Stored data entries
++++

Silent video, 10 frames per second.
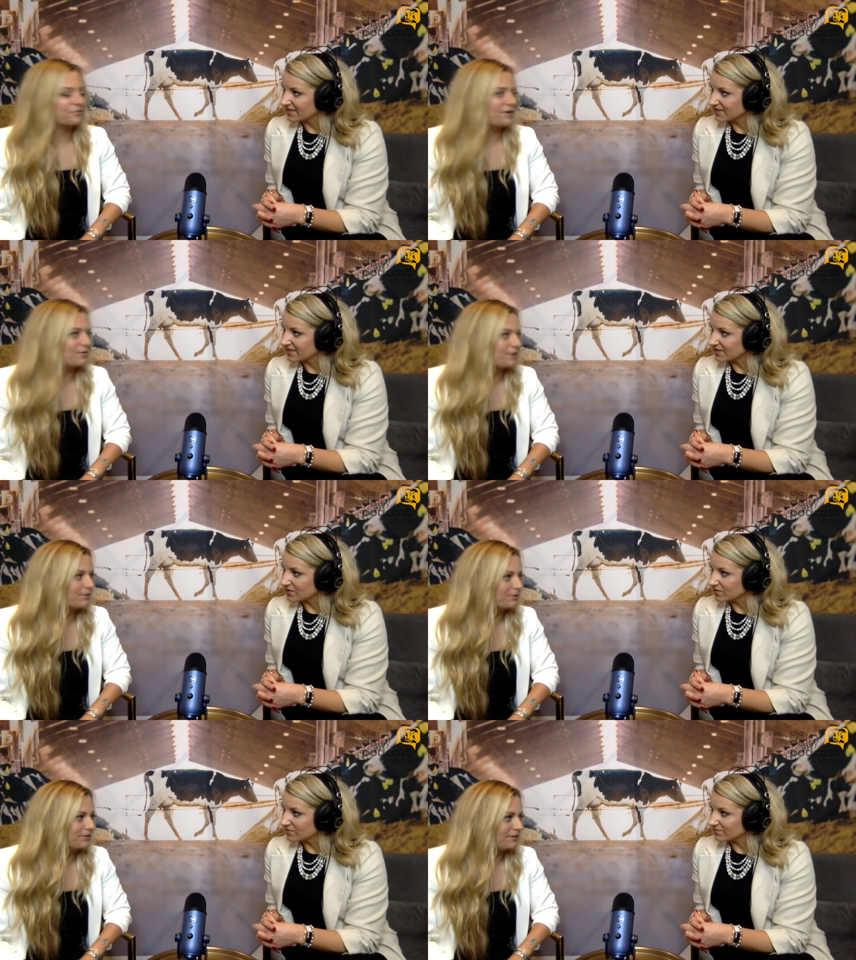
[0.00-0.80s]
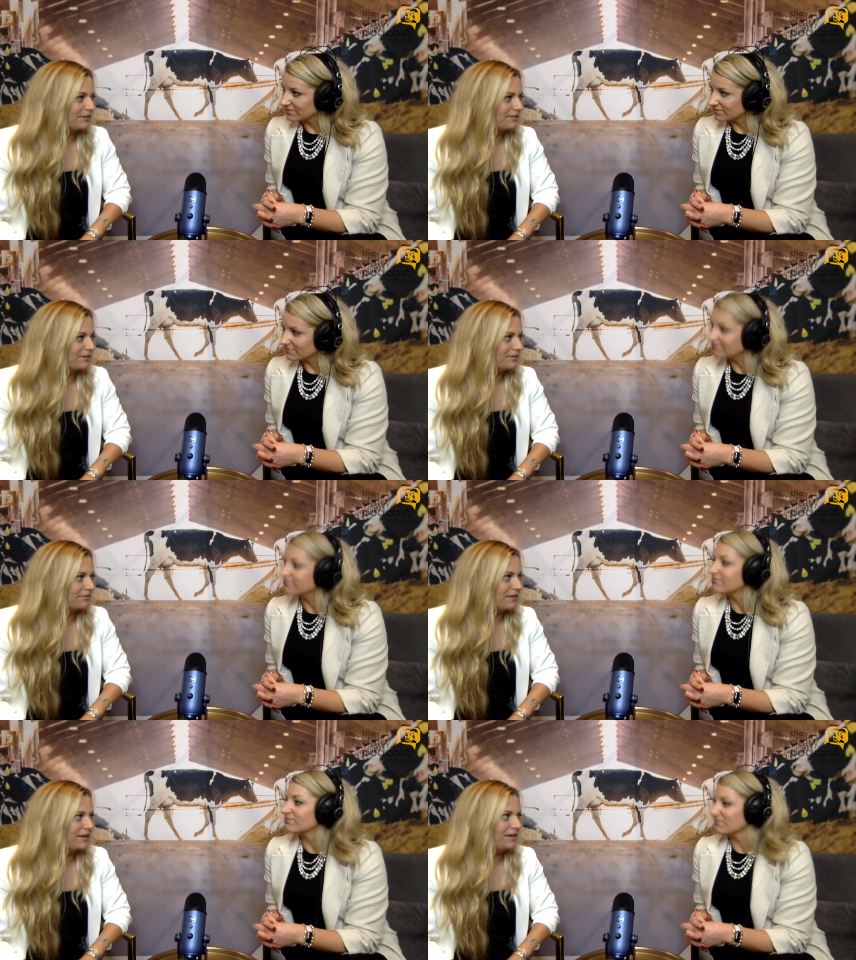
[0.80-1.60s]
Speaker 1: how quite we're going to get there,
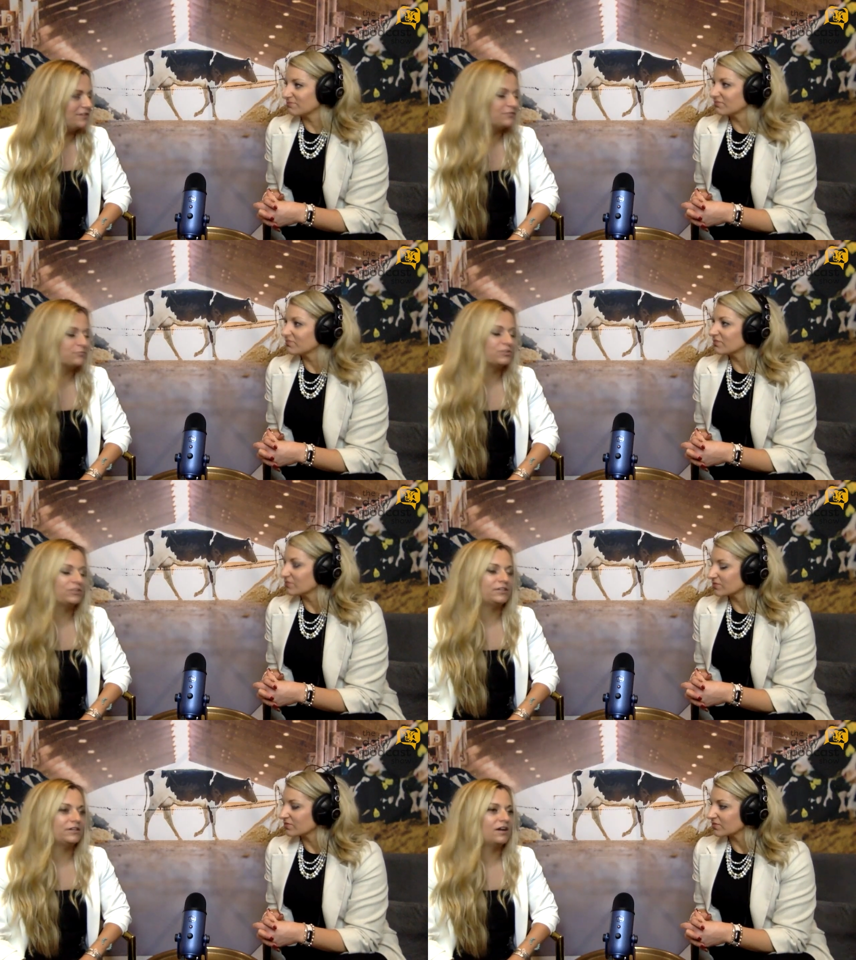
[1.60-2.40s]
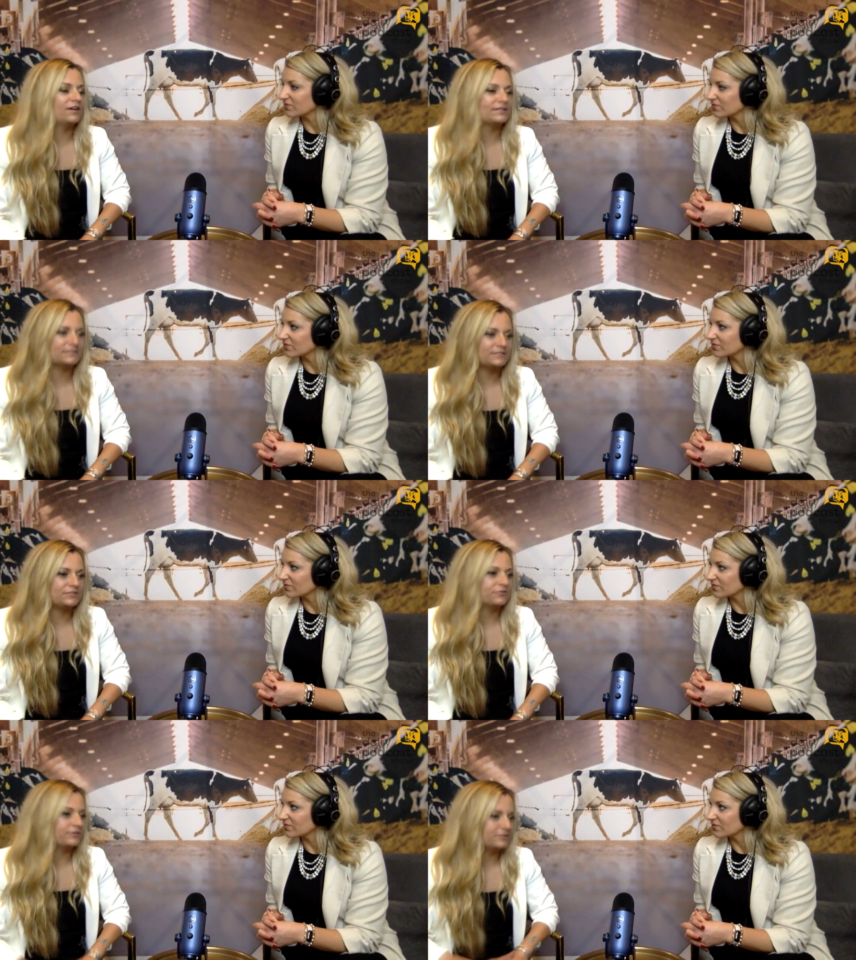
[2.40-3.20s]
right? Mm-hmm. And it's really, honestly, it's
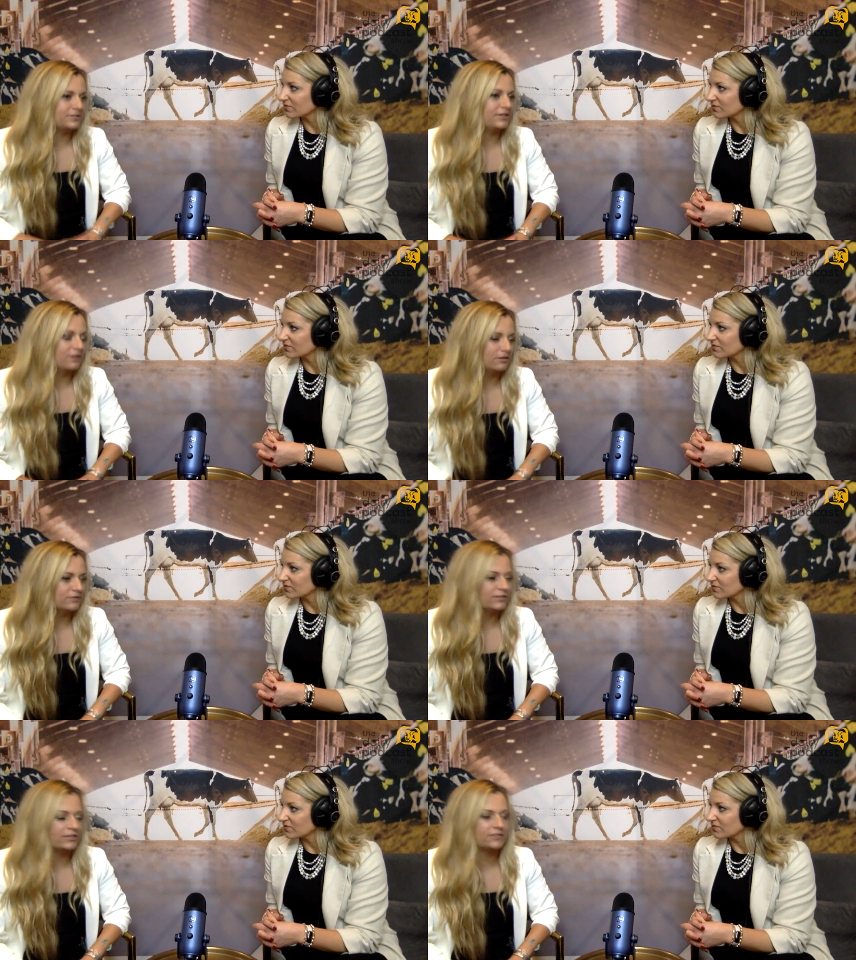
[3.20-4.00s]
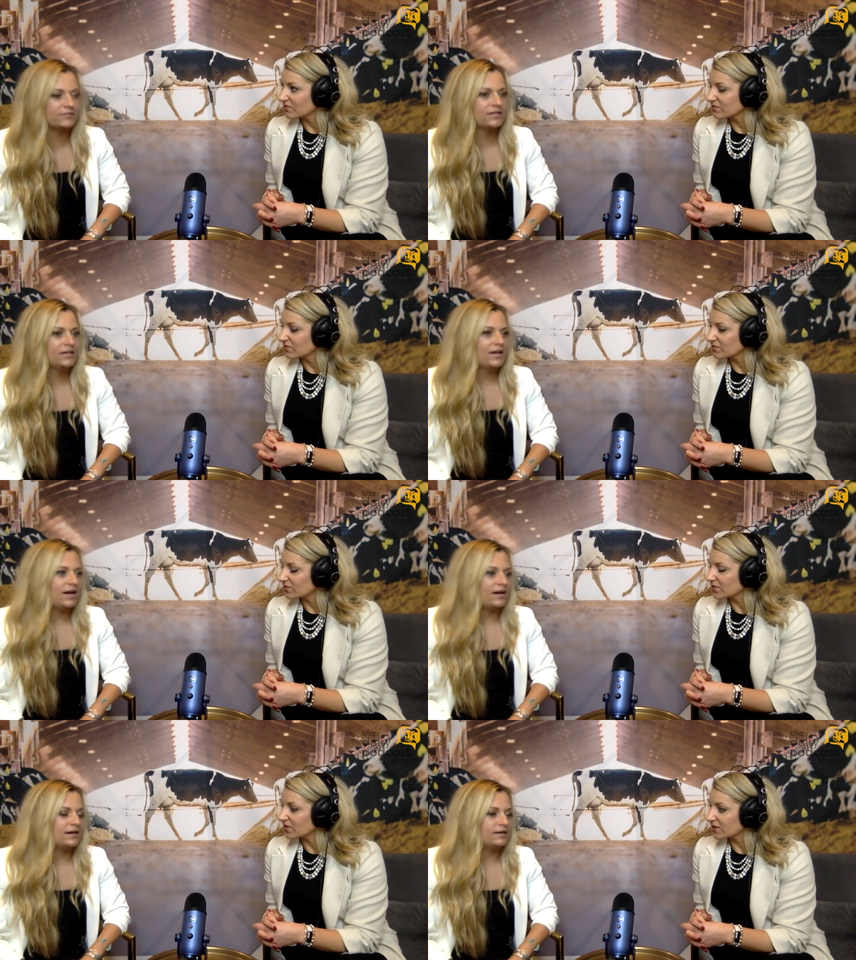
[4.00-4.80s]
going to take all of us.
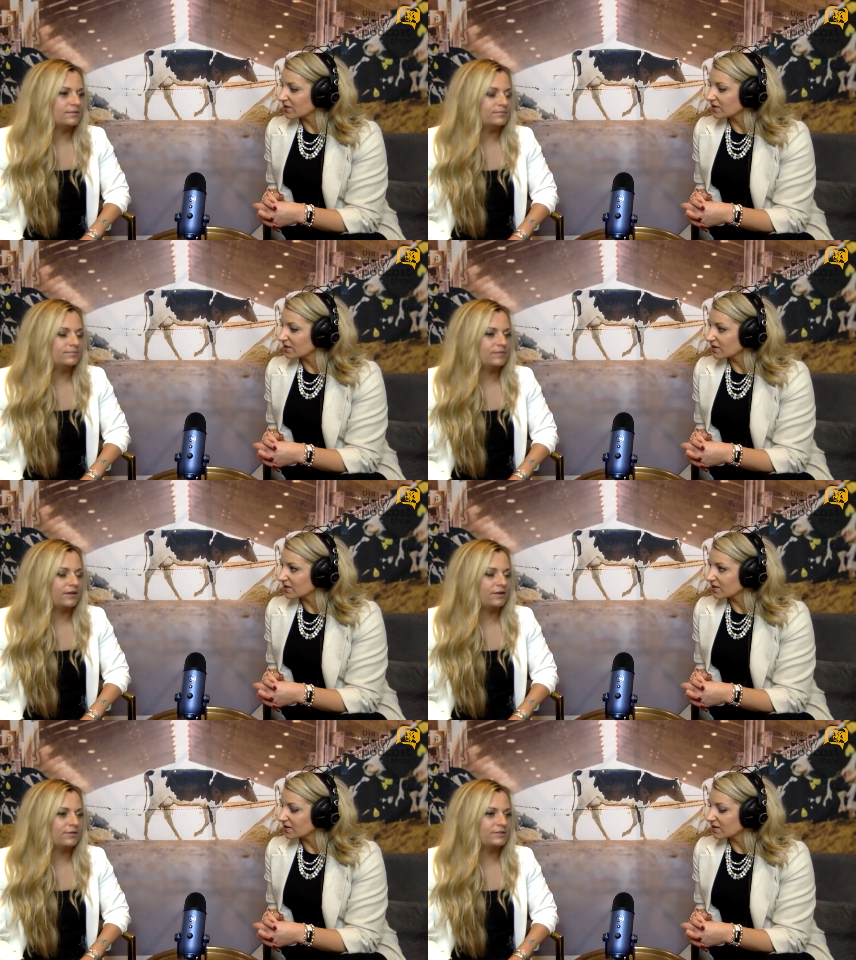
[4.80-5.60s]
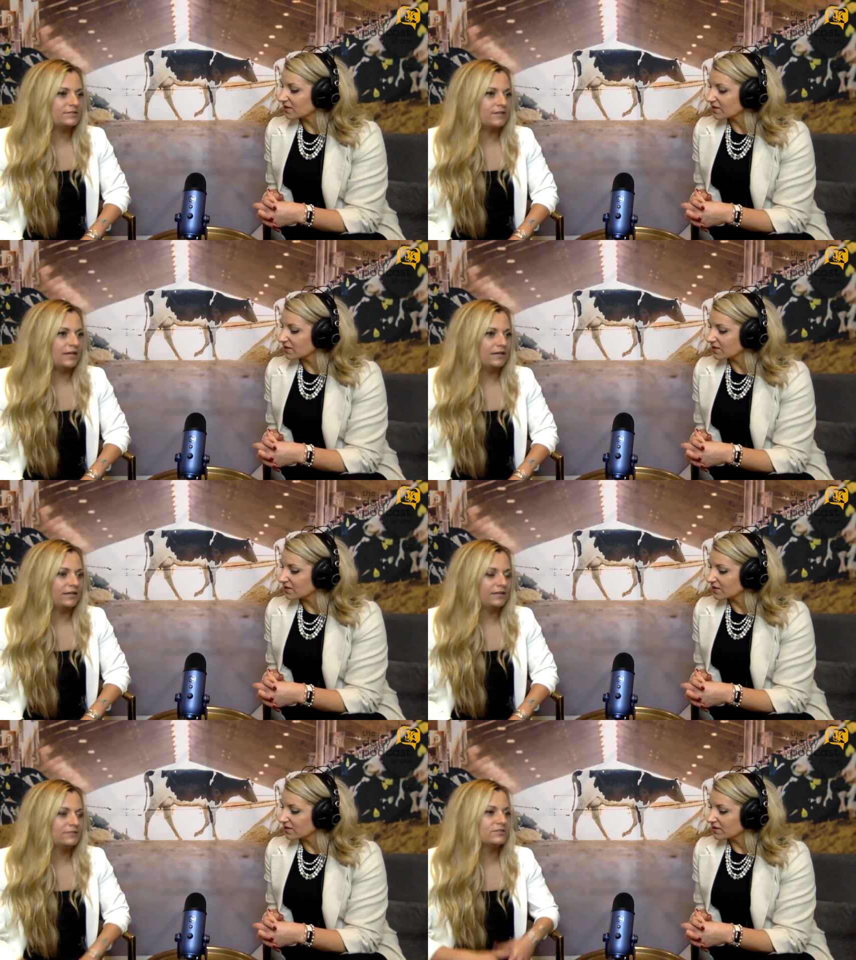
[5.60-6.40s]
Um, I always say like
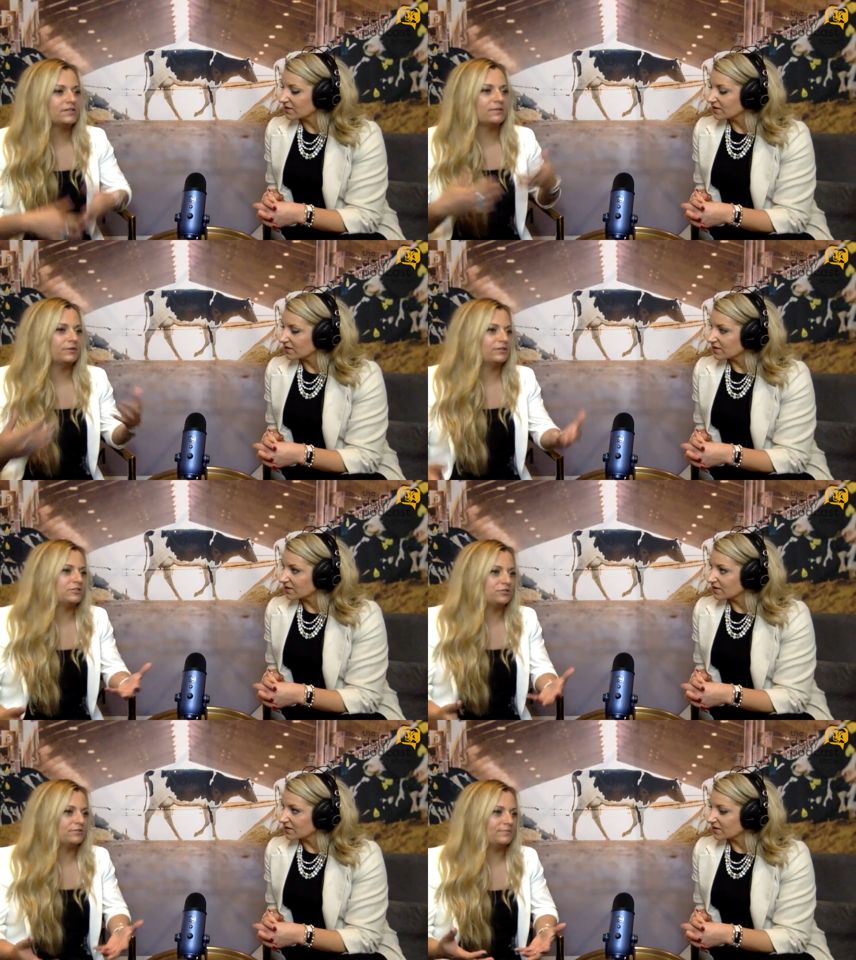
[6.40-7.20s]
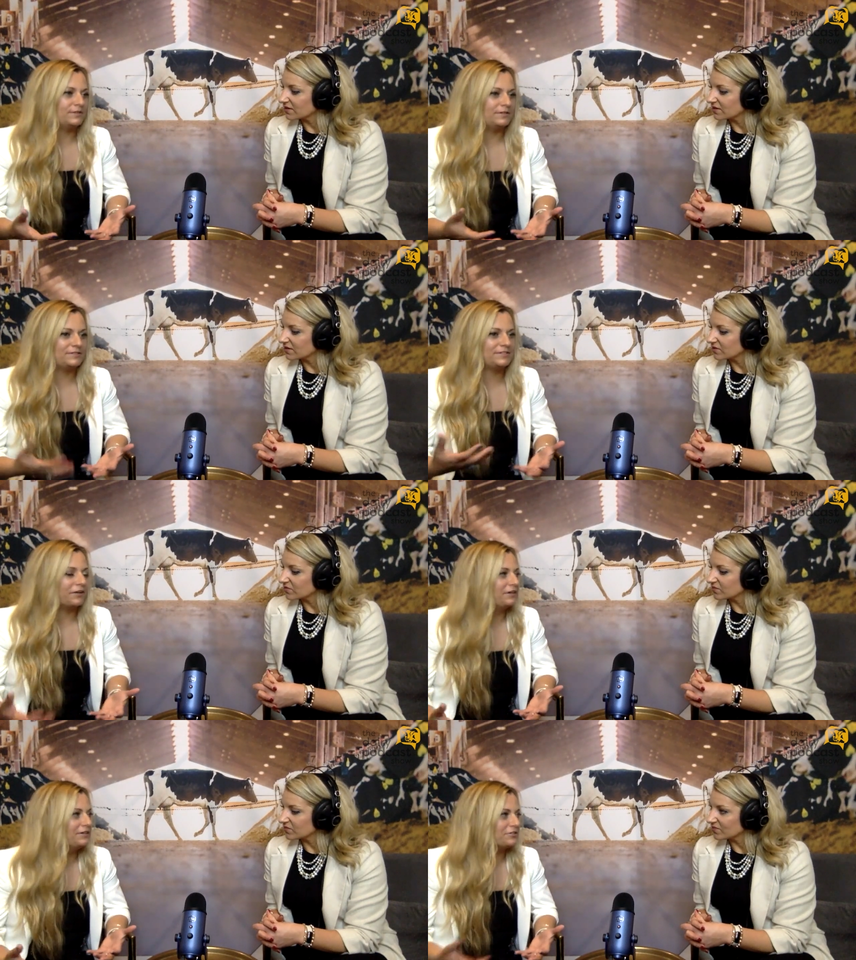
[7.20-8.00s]
sustainability shouldn't be
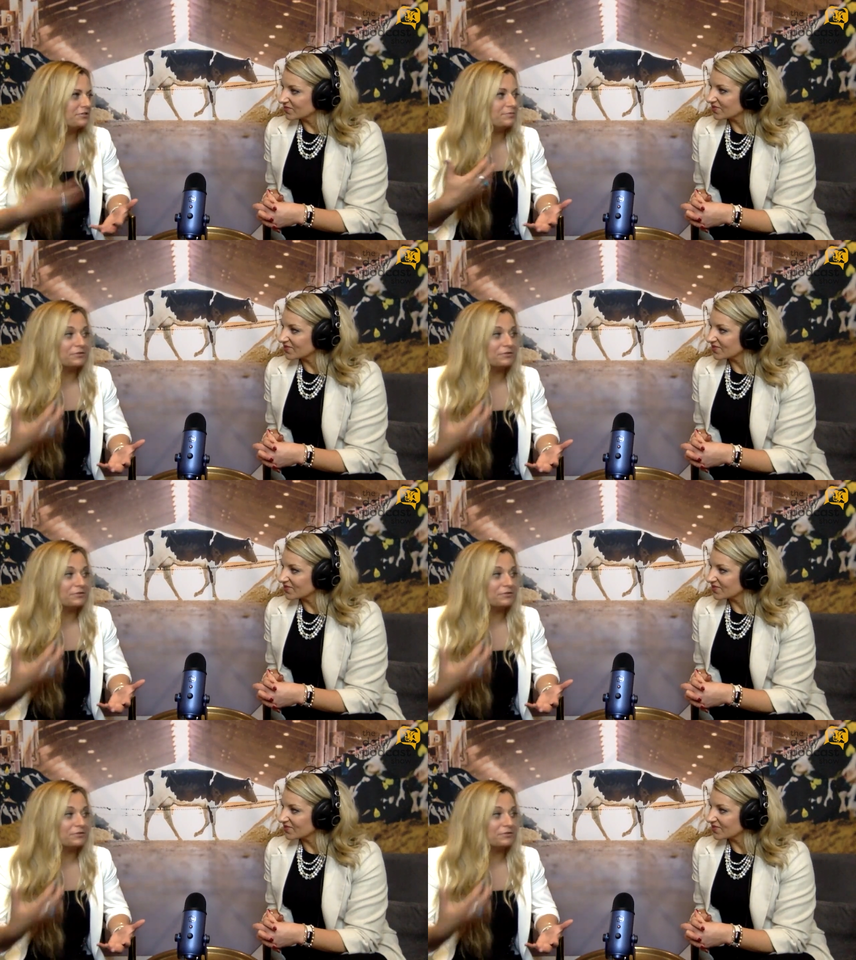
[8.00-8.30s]
scary; it shouldn't be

++++

TASK DETAILS = Reproduce nothing but the lines running from the line with "[0.00-0.80s]" through the end of the records, keeping both end lines and dropping the pictures.

FINISHED TASK =
[0.00-0.80s]
[0.80-1.60s]
Speaker 1: how quite we're going to get there,
[1.60-2.40s]
[2.40-3.20s]
right? Mm-hmm. And it's really, honestly, it's
[3.20-4.00s]
[4.00-4.80s]
going to take all of us.
[4.80-5.60s]
[5.60-6.40s]
Um, I always say like
[6.40-7.20s]
[7.20-8.00s]
sustainability shouldn't be
[8.00-8.30s]
scary; it shouldn't be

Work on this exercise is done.